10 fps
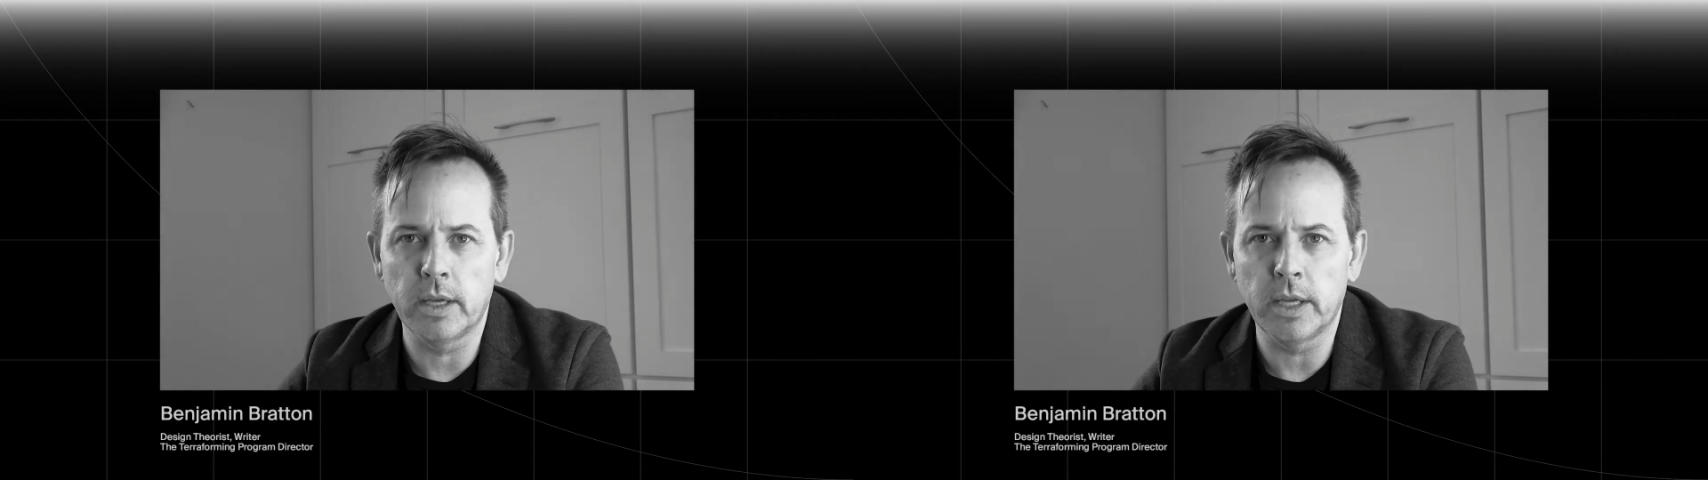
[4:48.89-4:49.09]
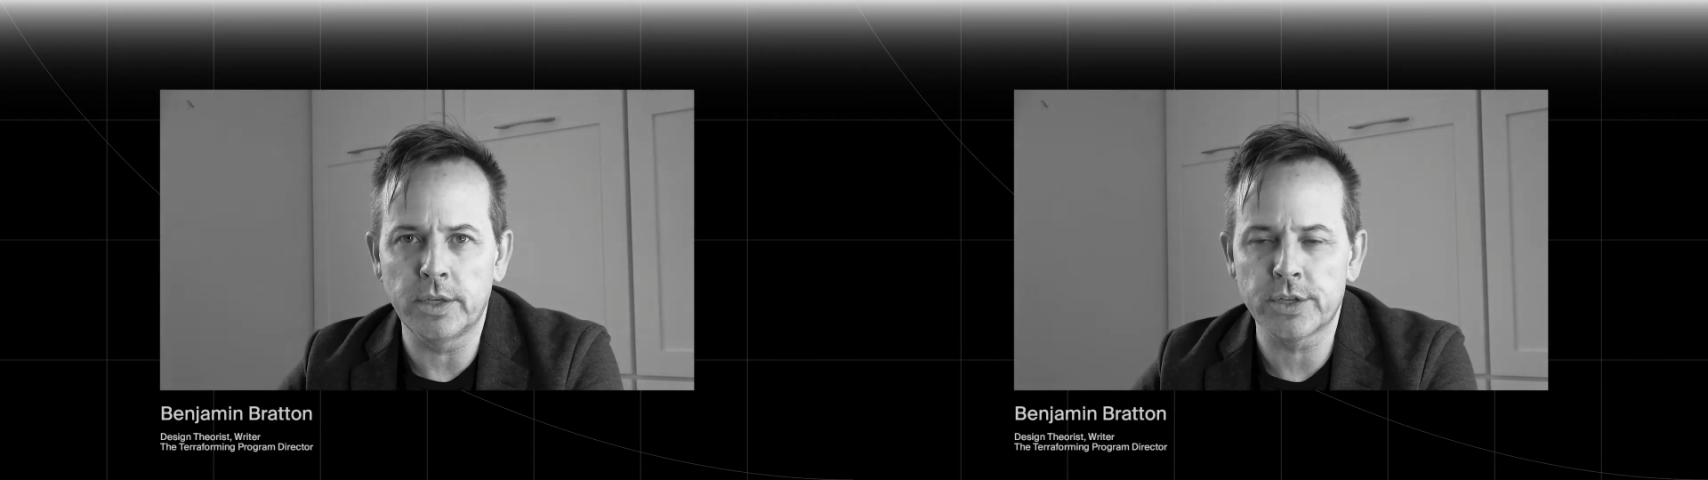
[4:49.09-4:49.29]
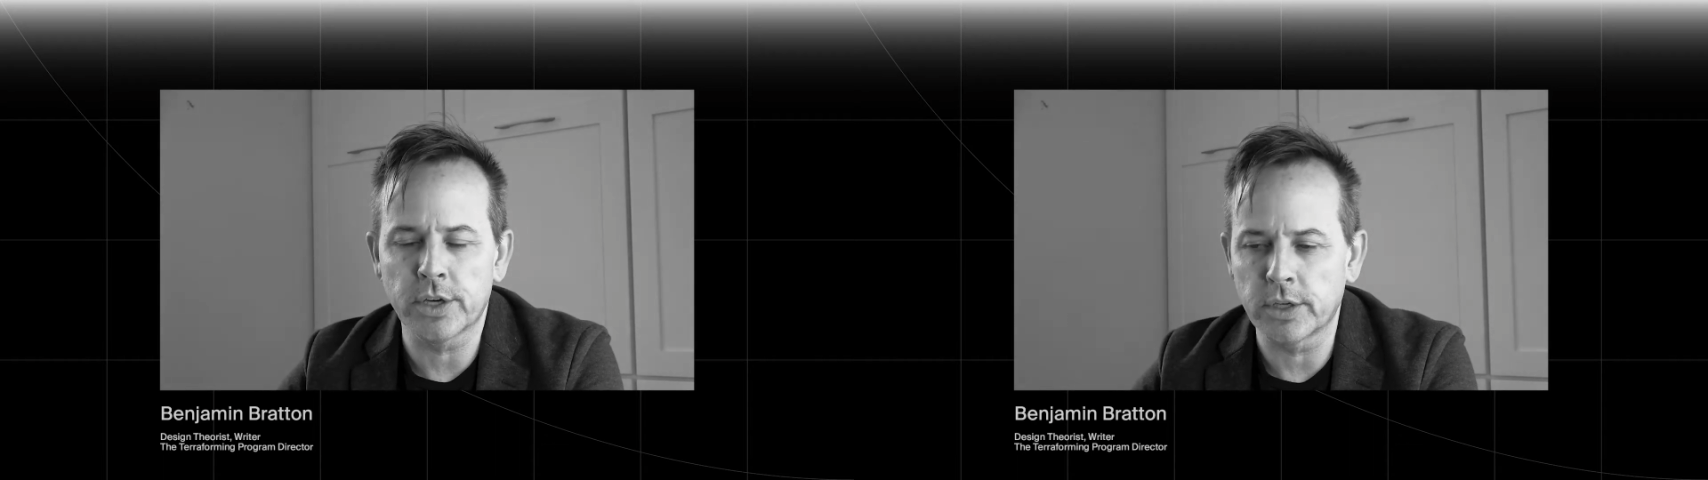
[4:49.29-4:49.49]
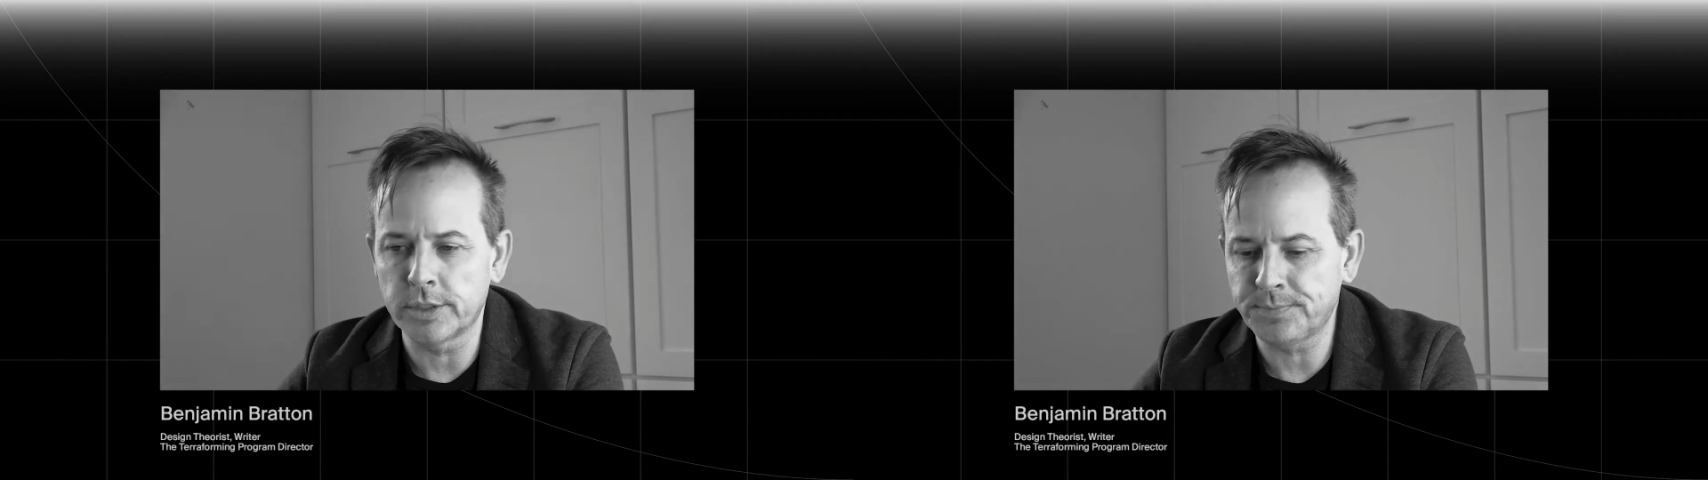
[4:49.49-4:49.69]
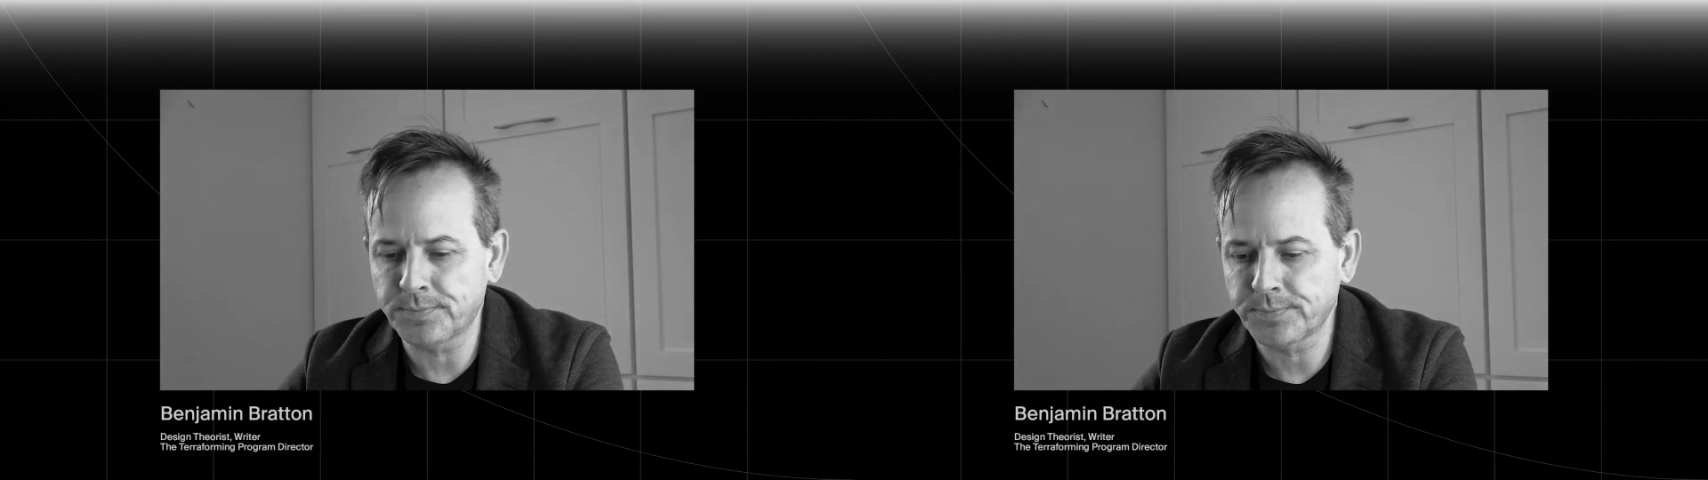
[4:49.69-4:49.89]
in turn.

=== Exercise requirements ===
All lines above between the line that contains "[4:48.89-4:49.09]" and the last line of the entries, both included, must be transcribed exactly. No pictures are to appear.

=== Exercise solution ===
[4:48.89-4:49.09]
[4:49.09-4:49.29]
[4:49.29-4:49.49]
[4:49.49-4:49.69]
[4:49.69-4:49.89]
in turn.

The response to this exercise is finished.